デニムのショートパンツに厚手の黒のタイツを合わせる、なんて考えもしなかった。これならズボンを二つ穿いてるみたいなもんだから、楽かも。


「へえ、なかなかいいじゃん。もっと脚を痩せさせないと、公然と目の毒になるけど」


香織さん、さりげなく足が太いとチクリとした毒をどうも。


「決まりましたか? ……なかなか良いですね」


夏樹までやって来て賛辞を送ってくれたけど、下半身を見ないようにしてたね……うん。太い脚を晒してすみません。


「外見はとりあえずこれで……次は髪ね」

「それなら専用のサロンがございますので、こちらへどうぞ」


美人店員さんに連れられて違う部屋へ。
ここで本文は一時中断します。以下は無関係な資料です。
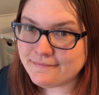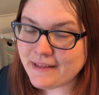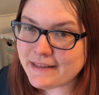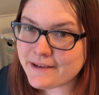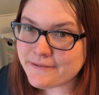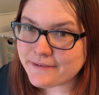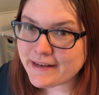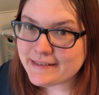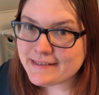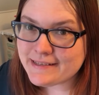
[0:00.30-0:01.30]
Hello
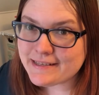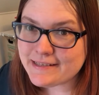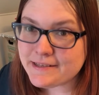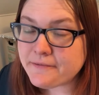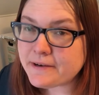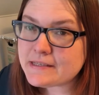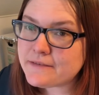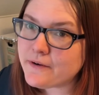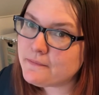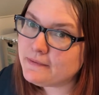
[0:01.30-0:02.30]
friends, this is the first
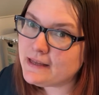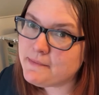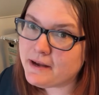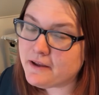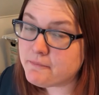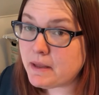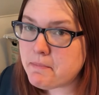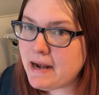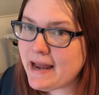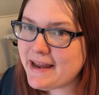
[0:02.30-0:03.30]
of hopefully many of my
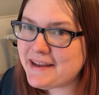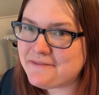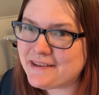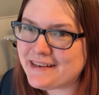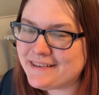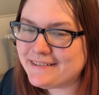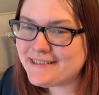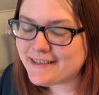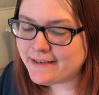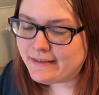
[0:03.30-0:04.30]
planning
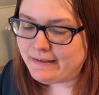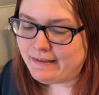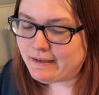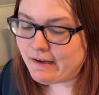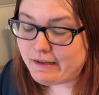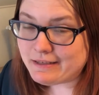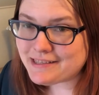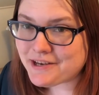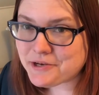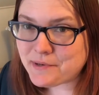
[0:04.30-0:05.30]
videos. Y'all
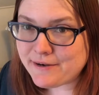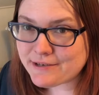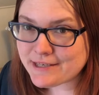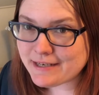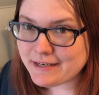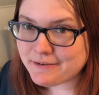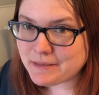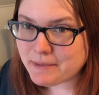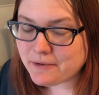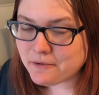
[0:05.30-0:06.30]
said you were interested in
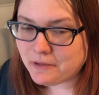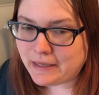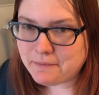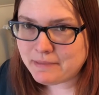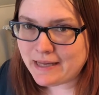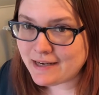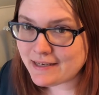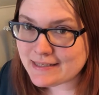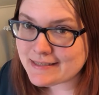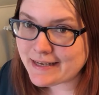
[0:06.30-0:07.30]
knowing my whole planning
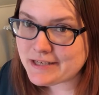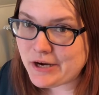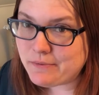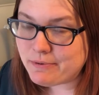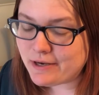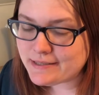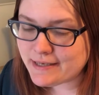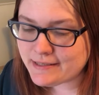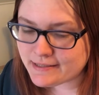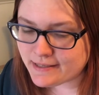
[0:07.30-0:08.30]
and sketch out
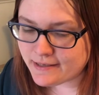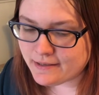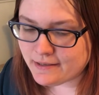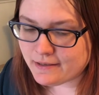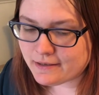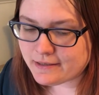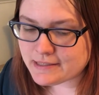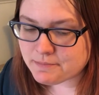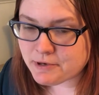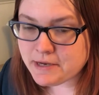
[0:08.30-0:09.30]
process. It's
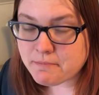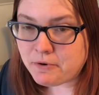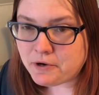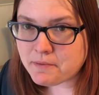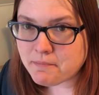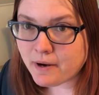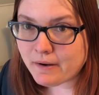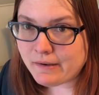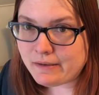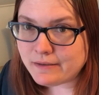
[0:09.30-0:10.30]
a pretty important
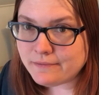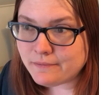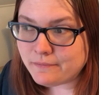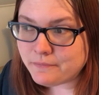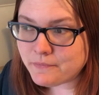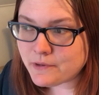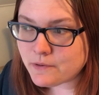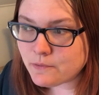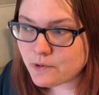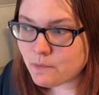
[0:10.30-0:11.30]
part of the
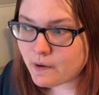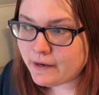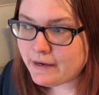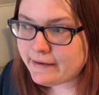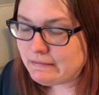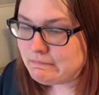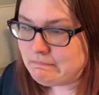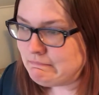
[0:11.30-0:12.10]
woodworking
いつも行くのは千円カットだから、一流の美容サロンなんて膝が震えるってば。


それでも、逃げるわけにもいかず。ついでにあたしも整えてくださ~い! と言いながら監視する香織に見守られて約2時間後……カラーリングされた上に、綺麗なナチュラルボブにスタイリングされた私が出来上がり。


ついでとばかりにムダ毛も処理され、軽くだけどメイクも施されましたよ……。